BEGIN Entries shown

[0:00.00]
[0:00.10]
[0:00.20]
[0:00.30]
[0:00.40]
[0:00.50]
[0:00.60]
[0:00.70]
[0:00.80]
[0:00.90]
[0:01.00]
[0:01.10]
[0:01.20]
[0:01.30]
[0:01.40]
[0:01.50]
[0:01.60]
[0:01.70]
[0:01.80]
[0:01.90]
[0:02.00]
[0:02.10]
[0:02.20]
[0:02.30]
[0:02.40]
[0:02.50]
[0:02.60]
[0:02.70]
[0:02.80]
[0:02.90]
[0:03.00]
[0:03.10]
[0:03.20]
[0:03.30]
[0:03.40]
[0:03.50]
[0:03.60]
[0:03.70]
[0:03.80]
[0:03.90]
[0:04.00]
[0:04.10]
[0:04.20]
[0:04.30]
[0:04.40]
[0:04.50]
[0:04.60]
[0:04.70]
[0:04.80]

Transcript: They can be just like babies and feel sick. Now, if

END Entries shown
BEGIN Entries shown

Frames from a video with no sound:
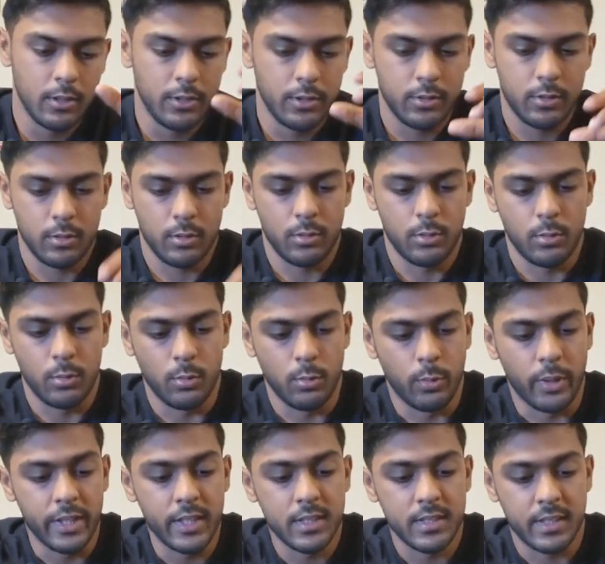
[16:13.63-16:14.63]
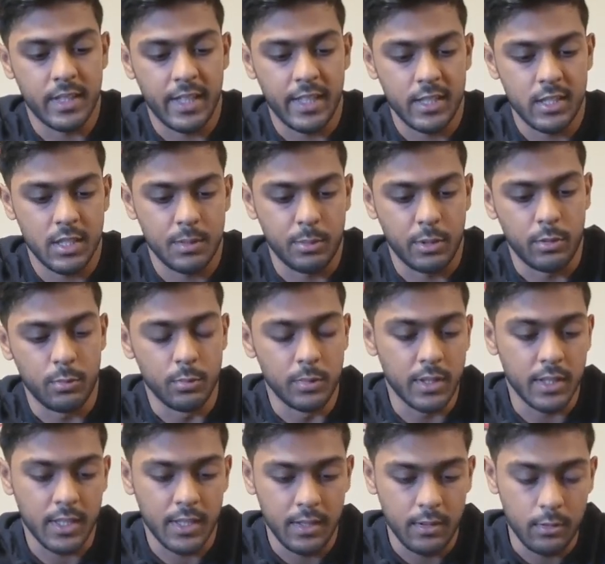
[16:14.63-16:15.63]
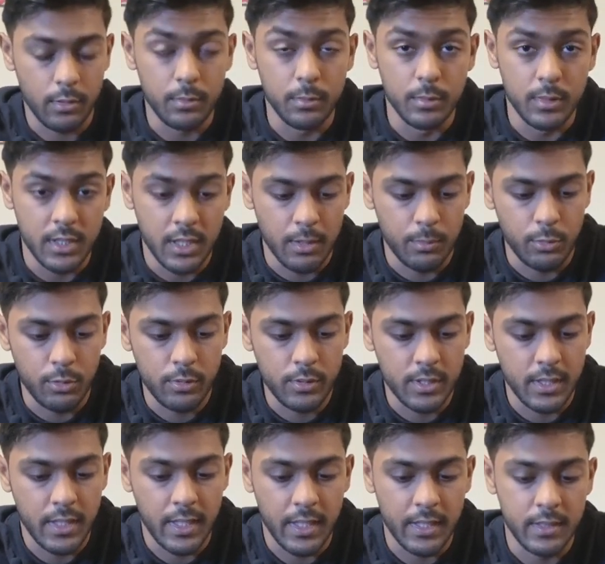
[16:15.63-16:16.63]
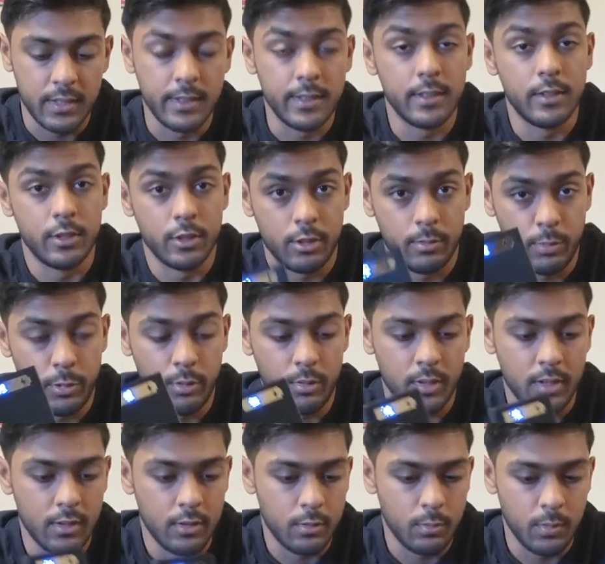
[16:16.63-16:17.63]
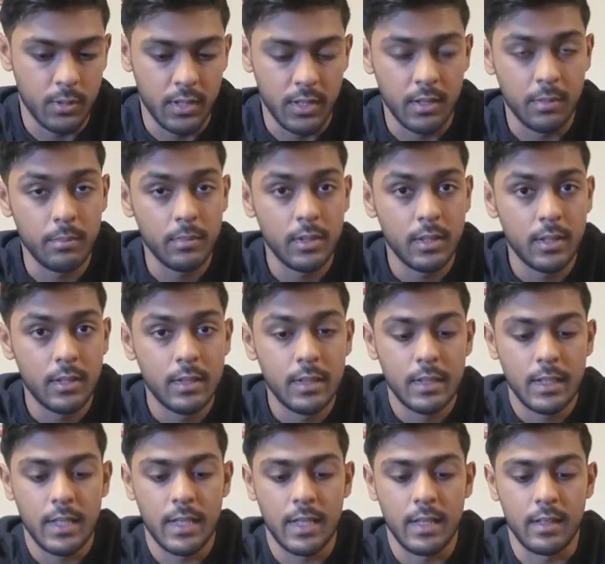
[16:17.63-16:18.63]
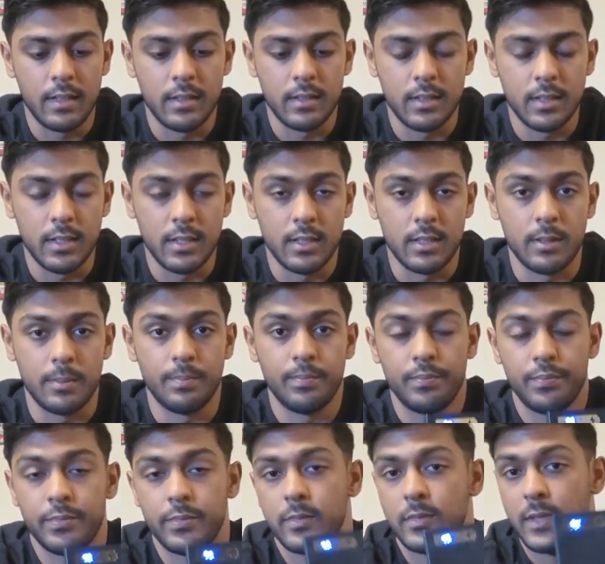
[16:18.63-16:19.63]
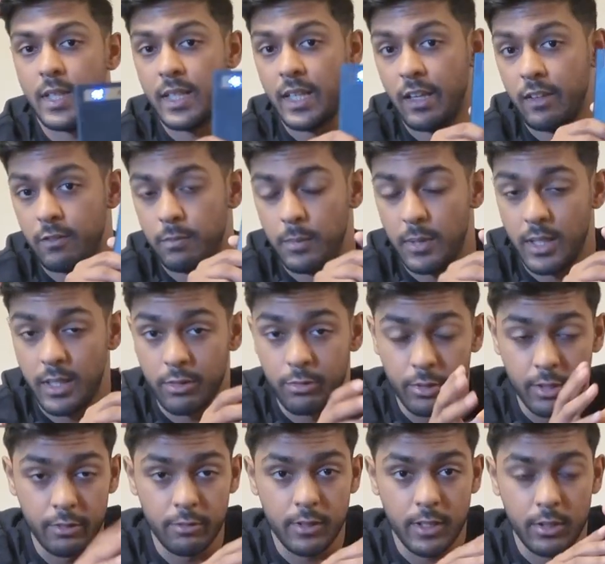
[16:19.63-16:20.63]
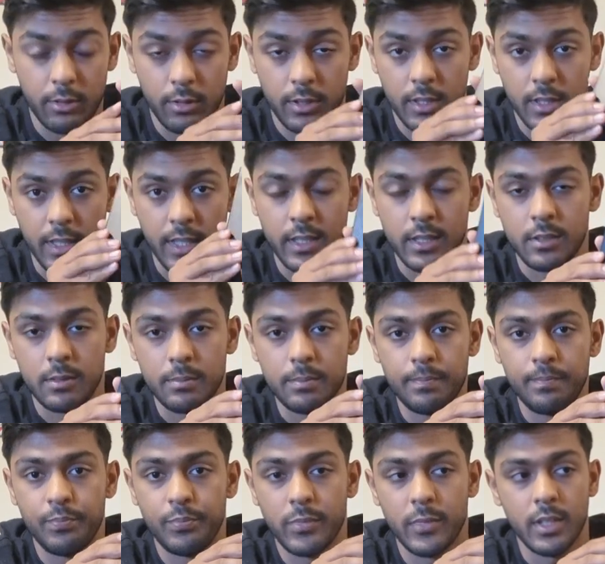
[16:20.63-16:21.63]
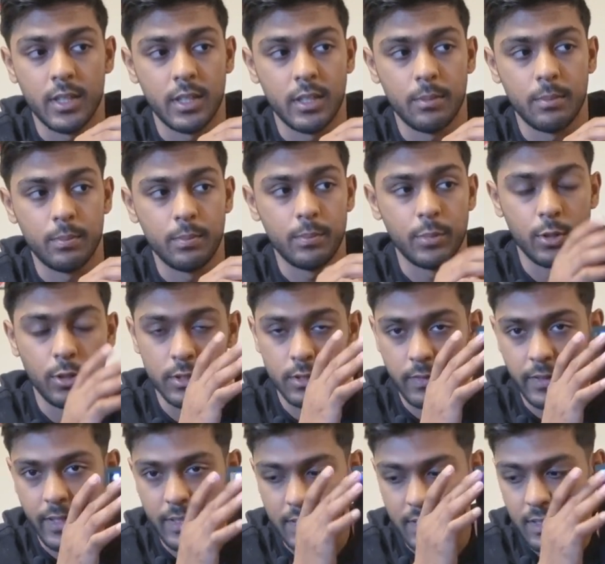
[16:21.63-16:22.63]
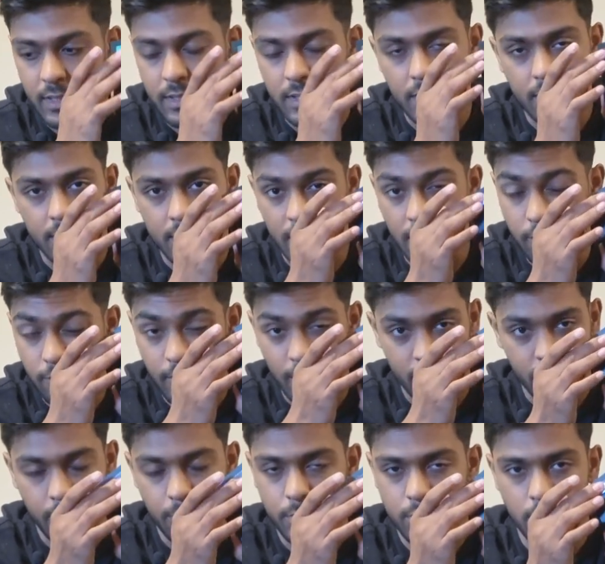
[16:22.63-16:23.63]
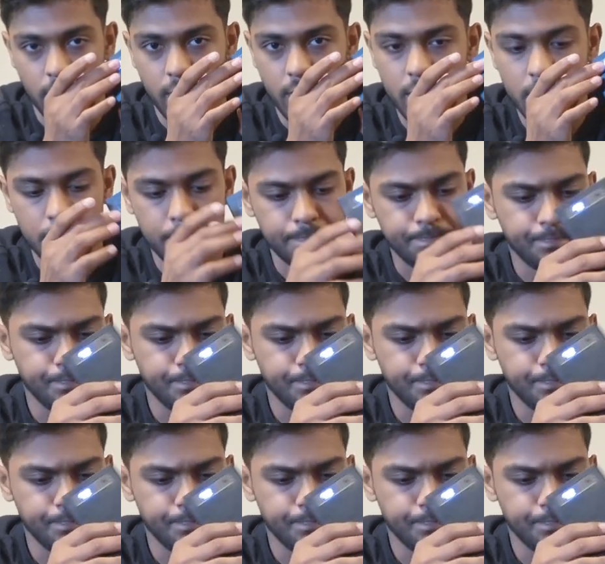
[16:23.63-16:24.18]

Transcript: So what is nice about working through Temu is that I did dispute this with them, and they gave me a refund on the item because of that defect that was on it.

END Entries shown

▶ **The problem**:
Look above for the line containing "[16:21.63-16:22.63]", then write out every line from there down to the line containing "Transcript: So what", that line included, with no pictures.

▶ **Problem solution**:
[16:21.63-16:22.63]
[16:22.63-16:23.63]
[16:23.63-16:24.18]

Transcript: So what is nice about working through Temu is that I did dispute this with them, and they gave me a refund on the item because of that defect that was on it.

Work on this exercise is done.